* _WORK REQUEST_: Transcribe exactly the line containing "[00:00:08.50]" and the remaining lines of the listing below, through the very last.

THE RECORDS Block Start

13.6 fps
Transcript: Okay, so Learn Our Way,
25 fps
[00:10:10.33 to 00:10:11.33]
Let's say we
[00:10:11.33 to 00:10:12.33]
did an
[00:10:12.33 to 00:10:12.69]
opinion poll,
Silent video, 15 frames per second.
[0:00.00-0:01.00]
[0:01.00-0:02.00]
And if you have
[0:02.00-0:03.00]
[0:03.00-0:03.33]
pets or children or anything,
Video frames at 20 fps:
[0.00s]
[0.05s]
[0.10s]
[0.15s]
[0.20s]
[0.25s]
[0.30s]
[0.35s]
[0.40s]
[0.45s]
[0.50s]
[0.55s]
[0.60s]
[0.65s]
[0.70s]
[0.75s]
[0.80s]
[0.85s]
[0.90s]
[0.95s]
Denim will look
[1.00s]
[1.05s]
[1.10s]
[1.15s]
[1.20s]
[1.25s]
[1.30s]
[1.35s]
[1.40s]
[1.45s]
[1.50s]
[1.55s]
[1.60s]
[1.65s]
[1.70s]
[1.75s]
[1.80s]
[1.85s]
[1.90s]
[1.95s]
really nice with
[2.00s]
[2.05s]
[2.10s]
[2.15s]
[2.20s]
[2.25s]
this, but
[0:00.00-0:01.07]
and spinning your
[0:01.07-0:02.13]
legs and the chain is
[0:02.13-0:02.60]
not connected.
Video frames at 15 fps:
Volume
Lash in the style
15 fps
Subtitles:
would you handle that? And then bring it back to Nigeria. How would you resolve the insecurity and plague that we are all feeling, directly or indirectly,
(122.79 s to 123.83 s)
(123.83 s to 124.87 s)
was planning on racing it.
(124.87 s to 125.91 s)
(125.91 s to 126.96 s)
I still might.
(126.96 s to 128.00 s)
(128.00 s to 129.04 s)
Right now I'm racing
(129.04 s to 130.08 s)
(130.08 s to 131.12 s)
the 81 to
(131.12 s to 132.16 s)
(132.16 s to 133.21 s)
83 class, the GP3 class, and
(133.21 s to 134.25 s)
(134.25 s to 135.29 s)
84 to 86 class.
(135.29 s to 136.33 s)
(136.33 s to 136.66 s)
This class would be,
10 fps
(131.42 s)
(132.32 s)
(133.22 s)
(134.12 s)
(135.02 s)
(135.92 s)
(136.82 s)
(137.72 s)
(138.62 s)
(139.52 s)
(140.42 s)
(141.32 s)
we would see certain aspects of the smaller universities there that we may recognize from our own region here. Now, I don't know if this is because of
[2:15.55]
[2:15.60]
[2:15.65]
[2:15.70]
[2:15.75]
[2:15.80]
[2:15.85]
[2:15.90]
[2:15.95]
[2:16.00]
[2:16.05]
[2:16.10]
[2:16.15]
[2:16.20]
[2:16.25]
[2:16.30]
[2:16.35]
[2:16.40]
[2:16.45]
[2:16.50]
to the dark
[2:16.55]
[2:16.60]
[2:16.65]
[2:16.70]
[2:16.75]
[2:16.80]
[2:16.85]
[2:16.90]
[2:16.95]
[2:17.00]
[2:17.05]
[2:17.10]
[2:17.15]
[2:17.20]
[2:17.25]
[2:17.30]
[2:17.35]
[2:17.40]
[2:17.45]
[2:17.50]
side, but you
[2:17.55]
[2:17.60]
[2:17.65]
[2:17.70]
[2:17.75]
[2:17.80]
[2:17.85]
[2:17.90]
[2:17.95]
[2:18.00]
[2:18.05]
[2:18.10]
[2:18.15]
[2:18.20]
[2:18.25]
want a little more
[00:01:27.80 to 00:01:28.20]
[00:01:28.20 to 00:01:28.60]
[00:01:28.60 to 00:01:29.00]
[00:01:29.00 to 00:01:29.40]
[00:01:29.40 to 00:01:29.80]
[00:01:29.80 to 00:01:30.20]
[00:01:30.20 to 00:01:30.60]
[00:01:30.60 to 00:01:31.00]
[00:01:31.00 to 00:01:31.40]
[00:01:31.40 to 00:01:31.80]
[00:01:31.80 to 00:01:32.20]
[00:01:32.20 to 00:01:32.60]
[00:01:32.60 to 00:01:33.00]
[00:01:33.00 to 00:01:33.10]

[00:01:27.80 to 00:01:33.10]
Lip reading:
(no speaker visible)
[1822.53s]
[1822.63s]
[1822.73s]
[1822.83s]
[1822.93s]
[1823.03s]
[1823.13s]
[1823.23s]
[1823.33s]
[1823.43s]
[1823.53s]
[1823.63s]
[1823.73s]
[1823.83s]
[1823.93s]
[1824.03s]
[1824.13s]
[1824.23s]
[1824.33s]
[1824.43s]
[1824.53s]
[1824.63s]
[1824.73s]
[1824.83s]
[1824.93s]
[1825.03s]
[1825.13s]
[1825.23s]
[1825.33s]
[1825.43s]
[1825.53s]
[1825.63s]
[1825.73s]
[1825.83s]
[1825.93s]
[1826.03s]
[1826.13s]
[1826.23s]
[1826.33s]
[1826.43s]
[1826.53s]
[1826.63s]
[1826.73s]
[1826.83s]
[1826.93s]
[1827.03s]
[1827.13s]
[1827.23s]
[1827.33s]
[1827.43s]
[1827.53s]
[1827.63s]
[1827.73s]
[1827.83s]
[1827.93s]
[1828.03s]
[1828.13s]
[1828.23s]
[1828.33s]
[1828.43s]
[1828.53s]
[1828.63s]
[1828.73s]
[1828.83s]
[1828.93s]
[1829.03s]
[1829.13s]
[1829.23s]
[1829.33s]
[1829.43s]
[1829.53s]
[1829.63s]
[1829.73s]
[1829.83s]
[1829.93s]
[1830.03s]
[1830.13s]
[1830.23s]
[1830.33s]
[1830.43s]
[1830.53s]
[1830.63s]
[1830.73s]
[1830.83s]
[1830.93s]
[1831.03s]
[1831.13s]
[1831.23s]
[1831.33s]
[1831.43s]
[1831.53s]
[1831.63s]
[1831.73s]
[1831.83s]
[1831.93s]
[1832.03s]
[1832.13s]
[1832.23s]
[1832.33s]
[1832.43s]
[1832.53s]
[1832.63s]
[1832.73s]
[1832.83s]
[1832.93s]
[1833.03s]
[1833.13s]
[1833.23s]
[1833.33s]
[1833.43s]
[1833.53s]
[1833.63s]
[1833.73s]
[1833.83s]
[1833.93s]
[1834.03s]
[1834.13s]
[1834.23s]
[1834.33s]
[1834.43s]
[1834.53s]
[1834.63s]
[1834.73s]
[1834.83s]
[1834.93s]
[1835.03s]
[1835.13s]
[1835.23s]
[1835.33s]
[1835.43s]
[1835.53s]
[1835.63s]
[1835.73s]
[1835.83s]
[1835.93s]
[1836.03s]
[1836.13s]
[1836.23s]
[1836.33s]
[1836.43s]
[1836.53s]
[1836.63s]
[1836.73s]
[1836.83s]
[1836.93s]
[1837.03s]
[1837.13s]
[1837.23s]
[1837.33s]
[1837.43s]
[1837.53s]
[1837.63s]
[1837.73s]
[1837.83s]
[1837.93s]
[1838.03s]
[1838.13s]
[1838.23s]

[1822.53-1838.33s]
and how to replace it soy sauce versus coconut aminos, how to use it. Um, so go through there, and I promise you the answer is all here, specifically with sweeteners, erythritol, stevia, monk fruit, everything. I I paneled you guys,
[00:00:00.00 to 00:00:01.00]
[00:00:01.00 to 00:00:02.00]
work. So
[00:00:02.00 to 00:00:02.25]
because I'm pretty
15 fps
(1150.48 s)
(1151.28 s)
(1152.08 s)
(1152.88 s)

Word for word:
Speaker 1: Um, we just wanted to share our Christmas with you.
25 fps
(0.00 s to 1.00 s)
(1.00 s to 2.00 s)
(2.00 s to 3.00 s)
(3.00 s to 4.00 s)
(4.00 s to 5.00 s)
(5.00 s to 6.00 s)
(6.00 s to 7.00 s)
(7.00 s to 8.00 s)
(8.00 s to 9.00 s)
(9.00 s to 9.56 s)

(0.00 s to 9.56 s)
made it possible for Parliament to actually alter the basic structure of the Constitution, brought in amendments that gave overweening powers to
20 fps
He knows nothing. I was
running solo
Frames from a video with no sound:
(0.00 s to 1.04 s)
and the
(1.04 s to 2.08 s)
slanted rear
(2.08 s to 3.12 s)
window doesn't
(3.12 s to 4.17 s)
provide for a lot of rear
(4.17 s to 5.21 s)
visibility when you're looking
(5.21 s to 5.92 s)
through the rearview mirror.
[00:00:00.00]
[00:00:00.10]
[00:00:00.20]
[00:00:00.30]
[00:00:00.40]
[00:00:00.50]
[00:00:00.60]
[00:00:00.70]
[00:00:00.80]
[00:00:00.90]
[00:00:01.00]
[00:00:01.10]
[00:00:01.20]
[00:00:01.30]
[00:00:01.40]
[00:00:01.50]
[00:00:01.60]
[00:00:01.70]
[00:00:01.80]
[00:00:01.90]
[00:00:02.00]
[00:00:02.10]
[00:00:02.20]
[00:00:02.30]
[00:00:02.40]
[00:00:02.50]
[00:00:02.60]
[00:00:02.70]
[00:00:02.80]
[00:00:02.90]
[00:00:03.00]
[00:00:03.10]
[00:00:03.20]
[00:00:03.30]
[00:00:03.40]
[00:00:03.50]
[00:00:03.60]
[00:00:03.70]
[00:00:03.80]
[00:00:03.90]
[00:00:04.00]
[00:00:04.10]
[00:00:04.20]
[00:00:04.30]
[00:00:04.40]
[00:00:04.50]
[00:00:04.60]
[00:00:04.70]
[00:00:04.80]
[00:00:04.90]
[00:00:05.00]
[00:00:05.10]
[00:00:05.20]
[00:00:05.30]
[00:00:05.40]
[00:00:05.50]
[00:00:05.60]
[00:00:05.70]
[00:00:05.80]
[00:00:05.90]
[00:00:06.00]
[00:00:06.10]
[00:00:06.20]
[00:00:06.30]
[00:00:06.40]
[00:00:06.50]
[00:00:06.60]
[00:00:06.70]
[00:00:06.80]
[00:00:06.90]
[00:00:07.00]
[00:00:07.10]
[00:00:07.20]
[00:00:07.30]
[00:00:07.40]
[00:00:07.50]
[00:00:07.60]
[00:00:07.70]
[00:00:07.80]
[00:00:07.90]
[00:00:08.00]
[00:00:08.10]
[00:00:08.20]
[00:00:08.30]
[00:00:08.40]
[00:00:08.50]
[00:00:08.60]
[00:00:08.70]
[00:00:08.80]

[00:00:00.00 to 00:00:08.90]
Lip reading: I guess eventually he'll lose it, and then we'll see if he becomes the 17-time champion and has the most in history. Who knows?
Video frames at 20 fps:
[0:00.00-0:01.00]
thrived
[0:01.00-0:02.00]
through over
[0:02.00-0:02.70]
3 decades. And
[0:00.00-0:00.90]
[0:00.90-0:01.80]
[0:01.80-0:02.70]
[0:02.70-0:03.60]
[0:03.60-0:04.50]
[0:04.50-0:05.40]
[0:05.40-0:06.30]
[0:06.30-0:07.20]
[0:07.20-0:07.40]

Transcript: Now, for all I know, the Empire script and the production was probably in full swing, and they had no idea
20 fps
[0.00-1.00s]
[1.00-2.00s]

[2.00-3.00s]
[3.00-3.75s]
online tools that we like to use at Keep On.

THE RECORDS Block End

* _WORKED SOLUTION_:
[00:00:08.50]
[00:00:08.60]
[00:00:08.70]
[00:00:08.80]

[00:00:00.00 to 00:00:08.90]
Lip reading: I guess eventually he'll lose it, and then we'll see if he becomes the 17-time champion and has the most in history. Who knows?
Video frames at 20 fps:
[0:00.00-0:01.00]
thrived
[0:01.00-0:02.00]
through over
[0:02.00-0:02.70]
3 decades. And
[0:00.00-0:00.90]
[0:00.90-0:01.80]
[0:01.80-0:02.70]
[0:02.70-0:03.60]
[0:03.60-0:04.50]
[0:04.50-0:05.40]
[0:05.40-0:06.30]
[0:06.30-0:07.20]
[0:07.20-0:07.40]

Transcript: Now, for all I know, the Empire script and the production was probably in full swing, and they had no idea
20 fps
[0.00-1.00s]
[1.00-2.00s]

[2.00-3.00s]
[3.00-3.75s]
online tools that we like to use at Keep On.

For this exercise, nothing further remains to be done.